Question

According to the national institute of allergy and infectious diseases about 3.7% of american adults have a food allergy. A large company plans a lunch reception for its 400 employees. Assume that employees are independent. Let the randome variable x be the number of company employeees who have a food allergy.
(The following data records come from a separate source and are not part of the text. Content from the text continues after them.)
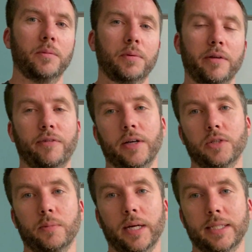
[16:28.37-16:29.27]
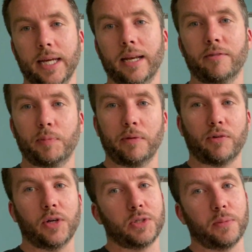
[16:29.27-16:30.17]
But if I do my deadlift
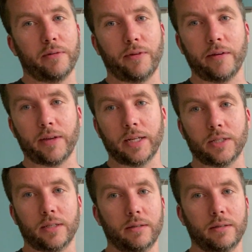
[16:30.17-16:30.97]
before I do my 5k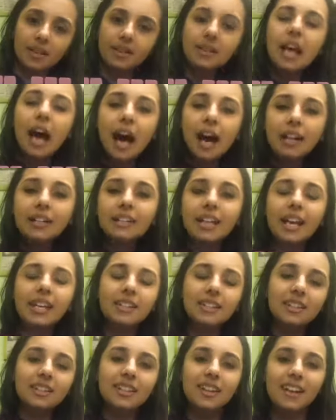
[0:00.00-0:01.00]
Done, yes,
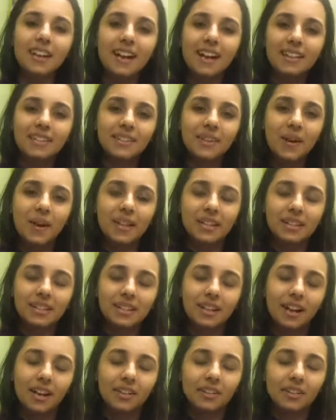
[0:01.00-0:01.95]
Udaya, I saw it's done.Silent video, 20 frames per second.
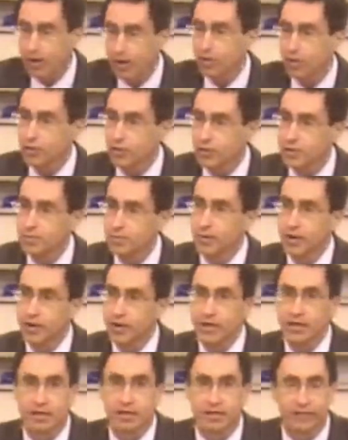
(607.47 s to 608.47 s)
borrowers
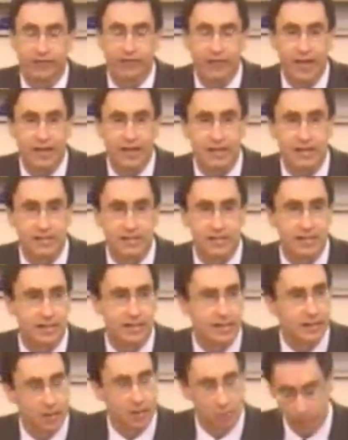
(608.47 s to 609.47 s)
bought into the fantasy that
The mean and standard deviation of the distribution of x are closest to

Answer 1

The mean of x is close to 14.8.

The standard deviation of x is close to 3.78.

Explanation:

Binomial probability distribution

The binomial probability is the probability of exactly x successes on n repeated trials, and each trial can only have two outcomes, with probabilities
`\pi` and
`1 - \pi`.

For an experiment with n repeated trials and a probability of success
`\pi`, we have that:

The mean is:
`\mu_(x) = n*\pi`

The standard deviation is:
`\sigma_(x) = √(n*\pi*(1-\pi))`

In this problem

There are 400 employees, each with a probability of 3.7% of having food allergy. So
`n = 400, \pi = 0.037`. So:

`\mu_(x) = n*\pi = 400*(0.037) = 14.8`

The mean of x is close to 14.8.

`\sigma_(x) = √(n*\pi*(1-\pi)) = √(400*(0.037)*(1-0.037)) = 3.78`

The standard deviation of x is close to 3.78.